> [EXERCISE DESCRIPTION] Strip the pictures, then copy the remaining data exactly as it stands.
*** Opening of MATERIAL TO PROCESS ***
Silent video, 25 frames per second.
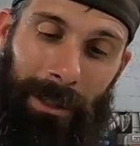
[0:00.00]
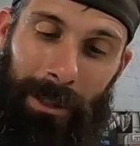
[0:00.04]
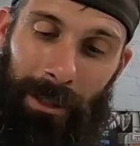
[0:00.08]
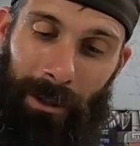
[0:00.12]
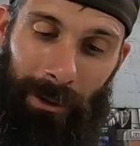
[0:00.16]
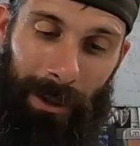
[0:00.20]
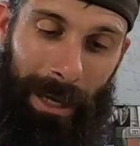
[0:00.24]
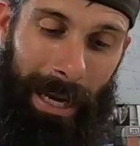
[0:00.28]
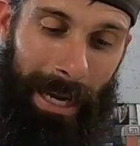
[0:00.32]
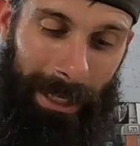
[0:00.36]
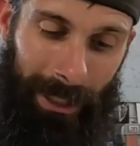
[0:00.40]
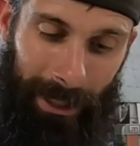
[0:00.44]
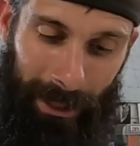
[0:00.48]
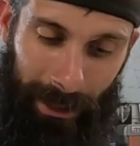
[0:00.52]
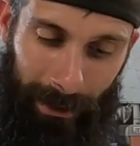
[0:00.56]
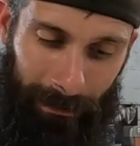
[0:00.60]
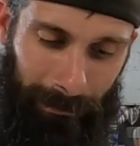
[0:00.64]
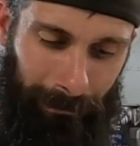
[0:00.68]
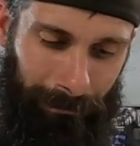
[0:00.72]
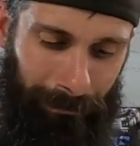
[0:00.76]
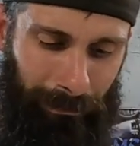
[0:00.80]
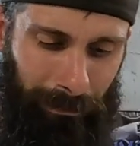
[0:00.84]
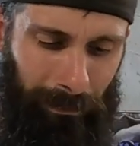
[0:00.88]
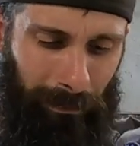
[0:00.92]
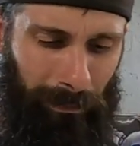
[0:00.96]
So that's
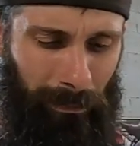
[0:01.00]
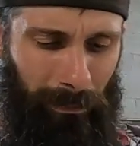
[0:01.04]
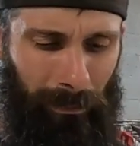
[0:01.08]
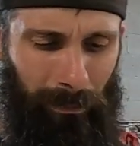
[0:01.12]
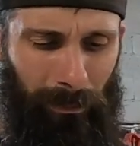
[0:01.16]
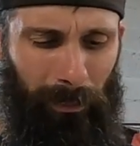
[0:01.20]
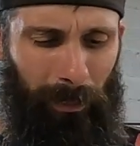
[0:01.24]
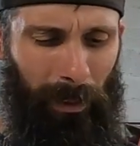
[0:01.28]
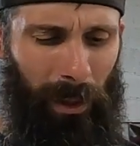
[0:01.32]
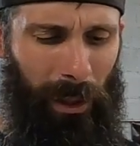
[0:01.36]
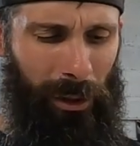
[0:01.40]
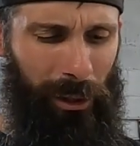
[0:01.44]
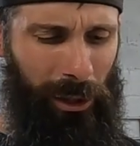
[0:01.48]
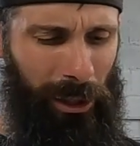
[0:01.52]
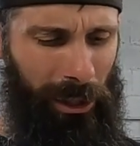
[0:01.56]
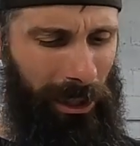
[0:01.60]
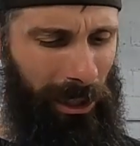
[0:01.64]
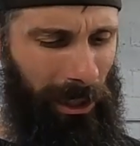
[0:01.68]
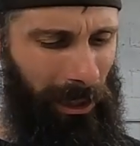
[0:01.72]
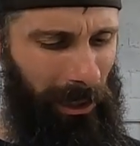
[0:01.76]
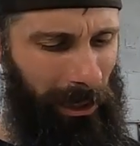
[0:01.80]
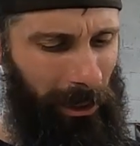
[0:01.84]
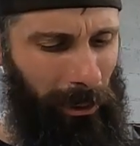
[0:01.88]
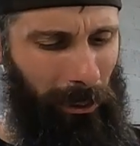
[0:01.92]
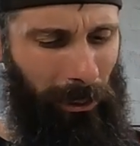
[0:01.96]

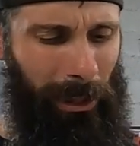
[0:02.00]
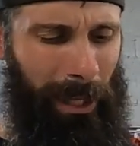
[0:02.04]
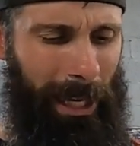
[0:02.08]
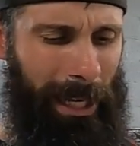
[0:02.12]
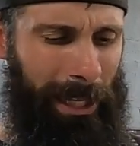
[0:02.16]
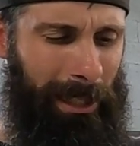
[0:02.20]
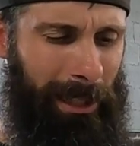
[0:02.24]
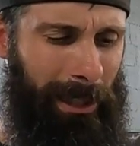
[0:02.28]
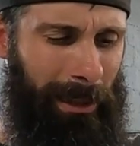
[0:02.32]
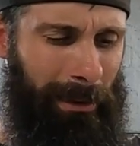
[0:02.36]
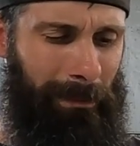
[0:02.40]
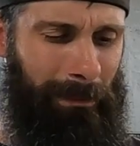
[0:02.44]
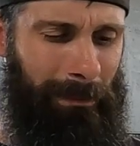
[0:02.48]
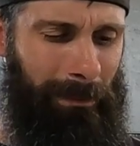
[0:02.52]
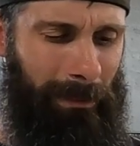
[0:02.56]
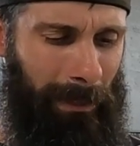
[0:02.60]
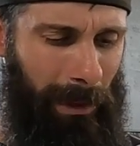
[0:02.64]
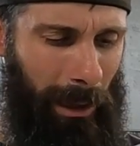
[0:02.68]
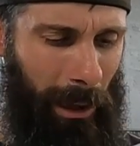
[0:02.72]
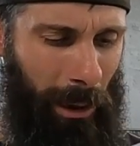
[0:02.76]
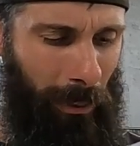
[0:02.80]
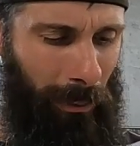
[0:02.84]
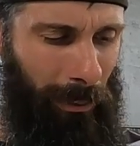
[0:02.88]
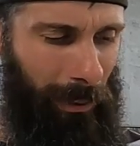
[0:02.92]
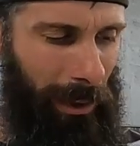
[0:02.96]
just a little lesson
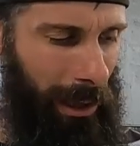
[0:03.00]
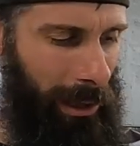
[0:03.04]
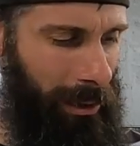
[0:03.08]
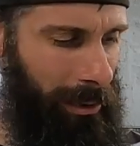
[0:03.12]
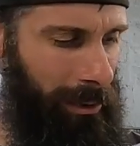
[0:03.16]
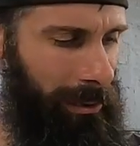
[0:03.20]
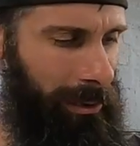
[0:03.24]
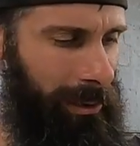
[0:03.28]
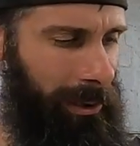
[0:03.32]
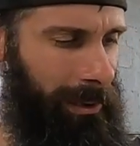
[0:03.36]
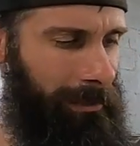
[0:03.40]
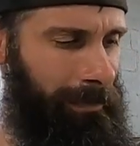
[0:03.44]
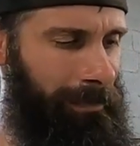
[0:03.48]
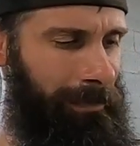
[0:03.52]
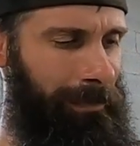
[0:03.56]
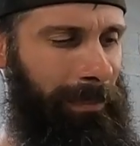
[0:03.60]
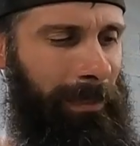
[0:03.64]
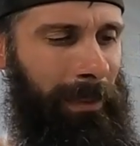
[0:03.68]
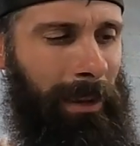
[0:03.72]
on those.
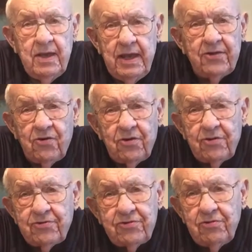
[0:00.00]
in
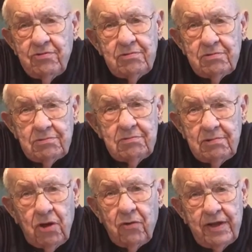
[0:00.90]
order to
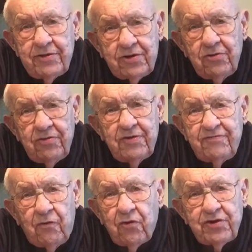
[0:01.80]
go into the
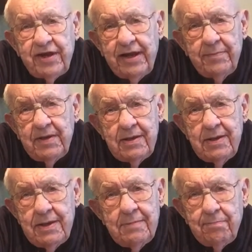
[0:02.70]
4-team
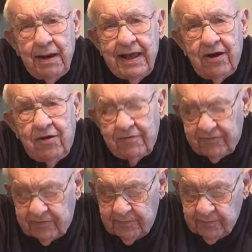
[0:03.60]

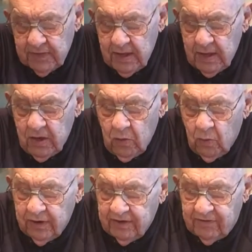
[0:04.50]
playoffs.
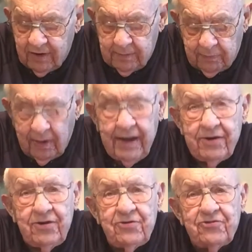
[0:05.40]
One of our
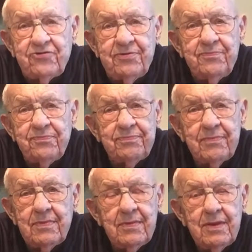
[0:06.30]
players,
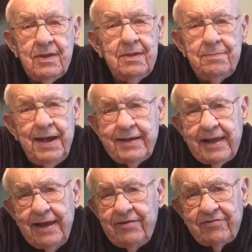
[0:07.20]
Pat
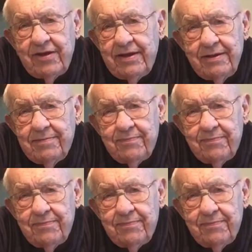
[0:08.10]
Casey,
*** Close of MATERIAL TO PROCESS ***
> [TASK SOLUTION]
Silent video, 25 frames per second.
[0:00.00]
[0:00.04]
[0:00.08]
[0:00.12]
[0:00.16]
[0:00.20]
[0:00.24]
[0:00.28]
[0:00.32]
[0:00.36]
[0:00.40]
[0:00.44]
[0:00.48]
[0:00.52]
[0:00.56]
[0:00.60]
[0:00.64]
[0:00.68]
[0:00.72]
[0:00.76]
[0:00.80]
[0:00.84]
[0:00.88]
[0:00.92]
[0:00.96]
So that's
[0:01.00]
[0:01.04]
[0:01.08]
[0:01.12]
[0:01.16]
[0:01.20]
[0:01.24]
[0:01.28]
[0:01.32]
[0:01.36]
[0:01.40]
[0:01.44]
[0:01.48]
[0:01.52]
[0:01.56]
[0:01.60]
[0:01.64]
[0:01.68]
[0:01.72]
[0:01.76]
[0:01.80]
[0:01.84]
[0:01.88]
[0:01.92]
[0:01.96]

[0:02.00]
[0:02.04]
[0:02.08]
[0:02.12]
[0:02.16]
[0:02.20]
[0:02.24]
[0:02.28]
[0:02.32]
[0:02.36]
[0:02.40]
[0:02.44]
[0:02.48]
[0:02.52]
[0:02.56]
[0:02.60]
[0:02.64]
[0:02.68]
[0:02.72]
[0:02.76]
[0:02.80]
[0:02.84]
[0:02.88]
[0:02.92]
[0:02.96]
just a little lesson
[0:03.00]
[0:03.04]
[0:03.08]
[0:03.12]
[0:03.16]
[0:03.20]
[0:03.24]
[0:03.28]
[0:03.32]
[0:03.36]
[0:03.40]
[0:03.44]
[0:03.48]
[0:03.52]
[0:03.56]
[0:03.60]
[0:03.64]
[0:03.68]
[0:03.72]
on those.
[0:00.00]
in
[0:00.90]
order to
[0:01.80]
go into the
[0:02.70]
4-team
[0:03.60]

[0:04.50]
playoffs.
[0:05.40]
One of our
[0:06.30]
players,
[0:07.20]
Pat
[0:08.10]
Casey,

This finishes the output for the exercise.